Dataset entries
((

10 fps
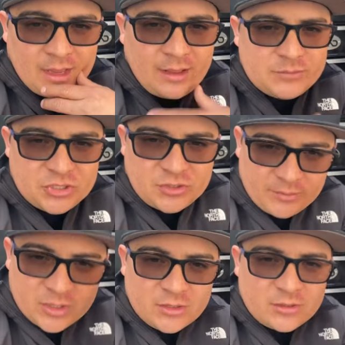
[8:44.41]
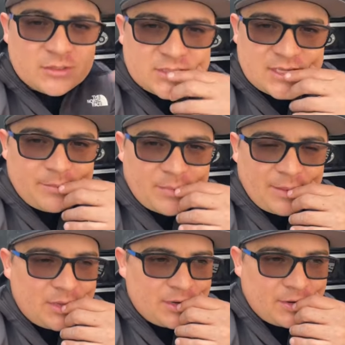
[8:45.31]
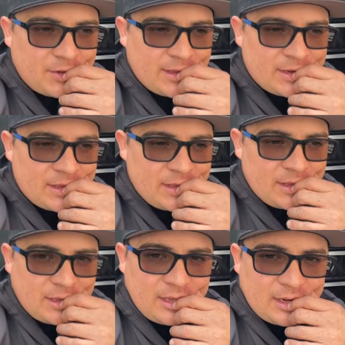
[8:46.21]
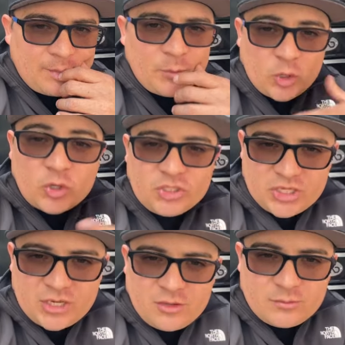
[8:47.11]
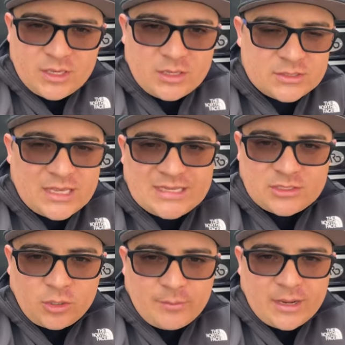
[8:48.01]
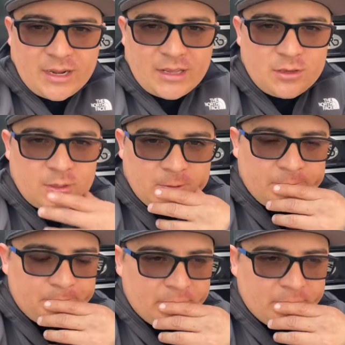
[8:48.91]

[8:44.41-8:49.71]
I'm sure I'm gonna stand up you know and and I'm gonna continue because that's all about it you know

))

What to work on: What is needed is an exact reproduction of the data, pictures excluded.

Response:
10 fps
[8:44.41]
[8:45.31]
[8:46.21]
[8:47.11]
[8:48.01]
[8:48.91]

[8:44.41-8:49.71]
I'm sure I'm gonna stand up you know and and I'm gonna continue because that's all about it you know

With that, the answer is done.